Le président birman Thein Sein à Washington, le 20 mai 2013 [Nicholas Kamm / AFP/Archives] Le président birman Thein Sein à Washington, le 20 mai 2013 [Nicholas Kamm / AFP/Archives]

Le président birman Thein Sein, crédité de profondes réformes politiques depuis deux ans, a promis mardi la libération prochaine de tous les prisonniers de conscience, ajoutant que les autorités examinaient chaque dossier avec attention.

"Je veux qu'aucun authentique prisonnier de conscience ne soit en prison", a déclaré l'ancien général dans un discours à la radio, affirmant que tous ceux qui seraient considérés comme tels seraient "libérés bientôt".

"Ceux qui ont commis des crimes tels que des violences, un meurtre, un viol mélangés à la politique" seront en revanche écartés de toute amnistie, a-t-il précisé, une disposition qui pourrait exclure un certain nombre de rebelles des minorités ethniques.

Le gouvernement a libéré des centaines de prisonniers politiques en plusieurs phases, dans le cadre d'un puissant mouvement de réformes qui a aussi permis l'abolition de la censure, l'autorisation des manifestations et l'élection comme députée de l'opposante Aung San Suu Kyi.

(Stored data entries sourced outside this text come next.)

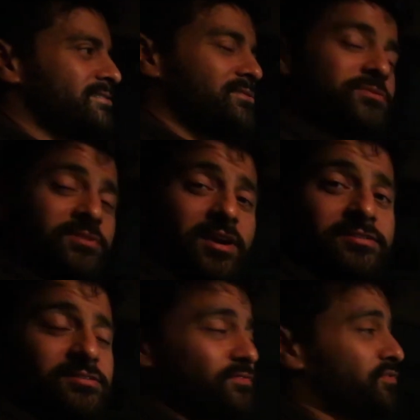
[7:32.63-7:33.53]
so it was
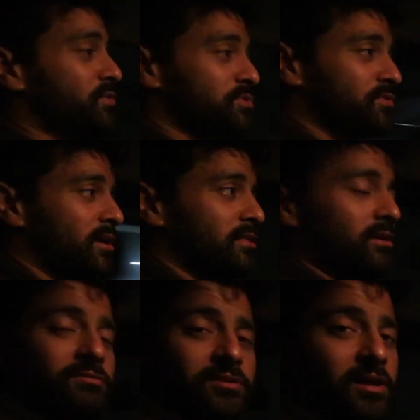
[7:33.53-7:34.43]
nice. Food was great
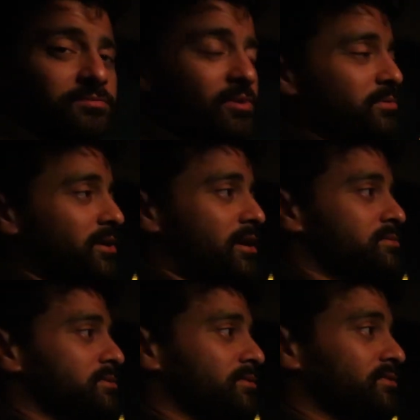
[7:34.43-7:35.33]
though. I'll, I'll be honest with you.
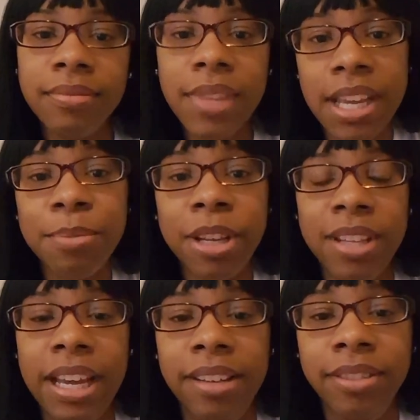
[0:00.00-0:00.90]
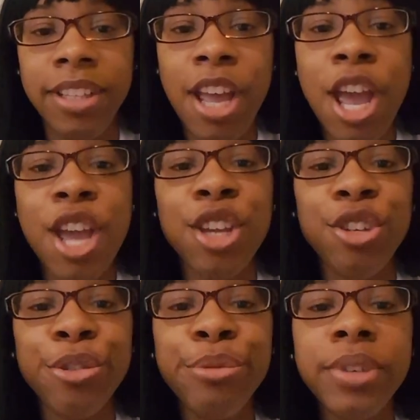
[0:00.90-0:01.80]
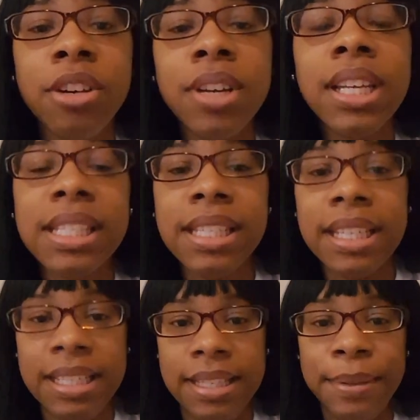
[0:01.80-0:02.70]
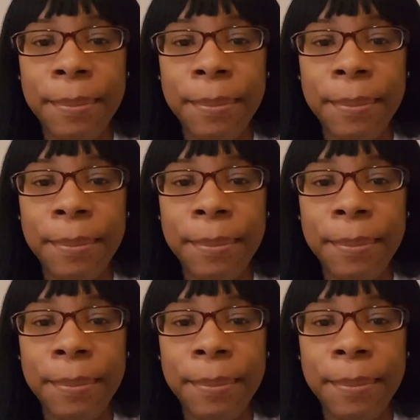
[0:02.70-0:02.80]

Think about that. You don't exist.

Ces prisonniers étaient évalués à quelque 2.000 personnes avant l'auto-dissolution de la junte, en mars 2011.

Le nombre de ceux qui restent encore derrière les barreaux reste sujet à discussion, mais des défenseurs des droits de l'Homme évoquent un chiffre autour de 200.

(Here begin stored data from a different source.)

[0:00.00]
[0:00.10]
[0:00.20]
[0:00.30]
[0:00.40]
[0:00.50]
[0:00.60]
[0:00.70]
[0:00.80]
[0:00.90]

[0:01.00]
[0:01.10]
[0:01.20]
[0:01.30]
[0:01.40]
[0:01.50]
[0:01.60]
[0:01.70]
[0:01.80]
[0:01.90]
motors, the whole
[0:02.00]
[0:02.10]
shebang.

Les autorités ont créé il y a quelques mois un comité en charge du dossier, notamment pour "définir" les prisonniers de conscience au sein de la population carcérale.

"Nous ne voulons tirer aucun profit politique" de ce dossier, a ajouté Thein Sein, en réponse à certaines critiques qui l'accusent de faire des prisonniers de conscience une monnaie d'échanges avant les importantes échéances diplomatiques du pays.